Once the story begins, we’re thrown into the middle of a battle between two opposing forces, the Praetorians and the Industrial Guard. The Industrial Guard is led by Satta Flynn, a blue-skinned, grizzled battlefield commander. He leads a team that is outfitted with all sorts of weapons and cybernetic equipment. Flynn himself has metal gear on his back that makes him look just a little like Doctor Octopus. We watch as the two opposing forces do battle, and throughout the course of the story we not only see this but we realize that what we (the reader) are seeing is actually what other people within the world of the story are seeing, as the events of the issue are broadcast as entertainment. I don’t want to give away much more of the story, but suffice it to say this battle doesn’t necessarily go the way that Flynn would have hoped.

This is a world where this gladiatorial combat is a highly popular form of entertainment and big business. Interspersed throughout the issue are little info-bubbles indicating some interesting fact about a character or some other relevant information for a viewer/reader. It’s a clever concept that we’ve seen elsewhere (Motor Crush comes to mind) but it's an element that could easily be overused. Thankfully the creative team handles that with restraint, and doesn’t overwhelm the reader to the point of the infographics becoming gimmicky. That's a theme I'd want to bring home in this issue; there are a number of ideas at work in this issue, such as the fact that the main characters are always on camera, always performing, but I really appreciate the way in which that's handled quite deftly and Brandon & Co. don't feel the need to hammer that point home.  Credit to those info-graphics and the other terrific design work in the issue (including a striking cover) goes in part to the peerless Tom Muller, whose work I first became aware of on Zero and have admired ever since. The points where you realize the characters are being recorded are actually quite funny, as you realize everyone has people to answer to, including sponsors (I'm reminded of one of my favorite scenes from Wayne's World). 

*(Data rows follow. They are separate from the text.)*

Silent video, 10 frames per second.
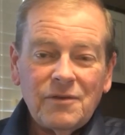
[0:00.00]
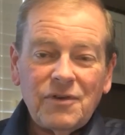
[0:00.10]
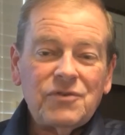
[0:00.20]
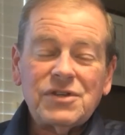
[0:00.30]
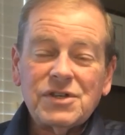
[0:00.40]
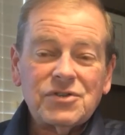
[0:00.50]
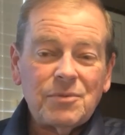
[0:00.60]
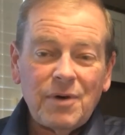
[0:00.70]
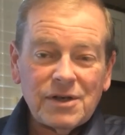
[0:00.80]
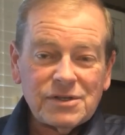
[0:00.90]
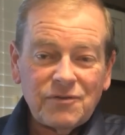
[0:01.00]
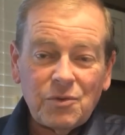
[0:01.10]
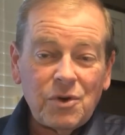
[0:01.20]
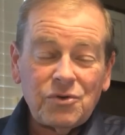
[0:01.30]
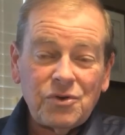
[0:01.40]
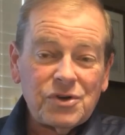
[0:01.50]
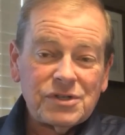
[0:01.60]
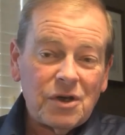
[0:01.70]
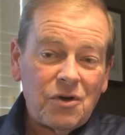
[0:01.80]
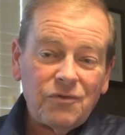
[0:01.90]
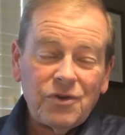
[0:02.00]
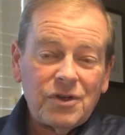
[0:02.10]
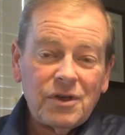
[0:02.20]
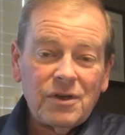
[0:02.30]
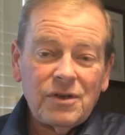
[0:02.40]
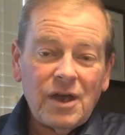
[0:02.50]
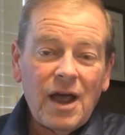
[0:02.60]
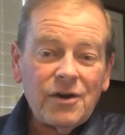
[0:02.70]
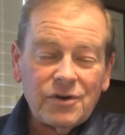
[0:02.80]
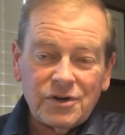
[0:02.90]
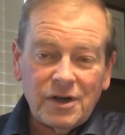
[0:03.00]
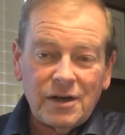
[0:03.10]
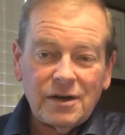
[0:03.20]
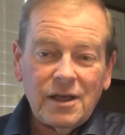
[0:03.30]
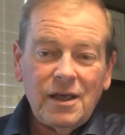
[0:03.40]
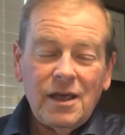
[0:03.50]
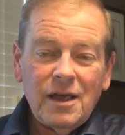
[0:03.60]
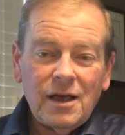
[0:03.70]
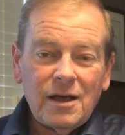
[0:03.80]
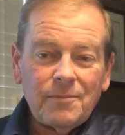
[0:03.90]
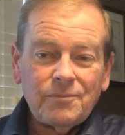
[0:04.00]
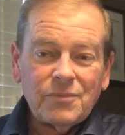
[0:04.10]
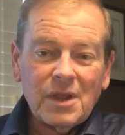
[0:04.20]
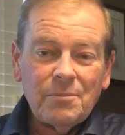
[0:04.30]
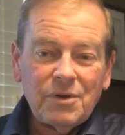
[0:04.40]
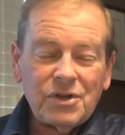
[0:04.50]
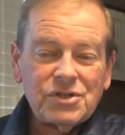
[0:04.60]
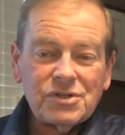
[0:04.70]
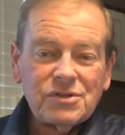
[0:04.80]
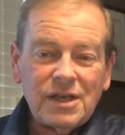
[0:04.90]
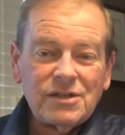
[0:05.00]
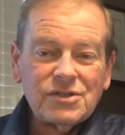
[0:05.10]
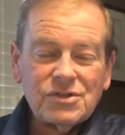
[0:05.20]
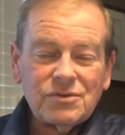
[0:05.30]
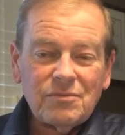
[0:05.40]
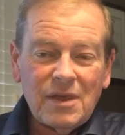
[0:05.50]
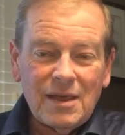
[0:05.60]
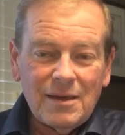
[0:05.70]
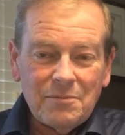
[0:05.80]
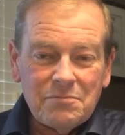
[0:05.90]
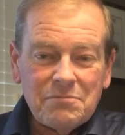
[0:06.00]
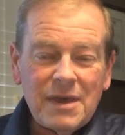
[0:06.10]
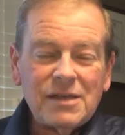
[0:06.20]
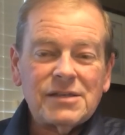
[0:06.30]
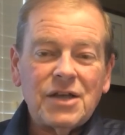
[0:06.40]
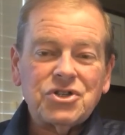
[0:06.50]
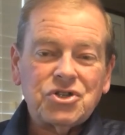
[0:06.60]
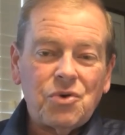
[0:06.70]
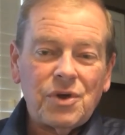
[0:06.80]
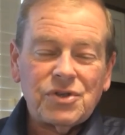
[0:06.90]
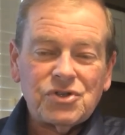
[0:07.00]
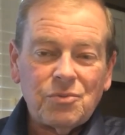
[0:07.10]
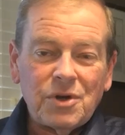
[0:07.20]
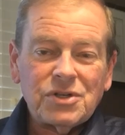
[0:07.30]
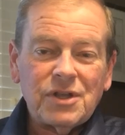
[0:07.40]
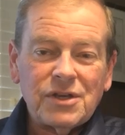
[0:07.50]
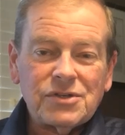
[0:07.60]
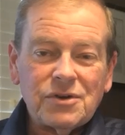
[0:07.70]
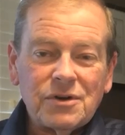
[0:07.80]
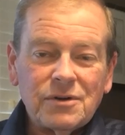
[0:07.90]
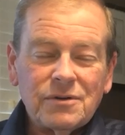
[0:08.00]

50, 60 bucks if you want to do it yourself, or you hire it done. But it just makes that showing so much nicer.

When I read a first issue of a comic, one of the things I'm looking for are ideas.  Not every comic needs to be an ambitious statement about the way we live today, but I want comics that both tell a great story, and also feel like they're about something. And that's how I felt reading Vs. There are some interesting ideas being explored in this comic. A lot of science fiction is actually stories about right now, regardless of any sort of futuristic setting. And that's true for Vs. as well.  While we don't watch gladiator-soldiers engage in combat for our enjoyment (I don't think contestants typically die on American Ninja Warrior), it doesn't feel all that removed from both ubiquitous reality television, and the way in which real life war is (for the vast majority of people) reduced to something that is distant and at most, something we see briefly in the news, or depicted with great jingoistic fervor in movies. Gladiatorial warriors becoming celebrities on constant broadcast feels like a relatively small step from professional athletes who constantly tweet or use other social media to document all aspects of their lives, in part to sell themselves and their "brand".  

But big concepts alone do not sell a story; I need a character that interests me. And Flynn feels like that character. Within the big, action-packed tale of this issue, there's a more personal story about Flynn thats going to unfold. He's someone who was at the top of his game, and he's going to have to get back to that position. It's an intriguing hook, among many other reasons to read this comic, so I highly recommend you pick up Vs.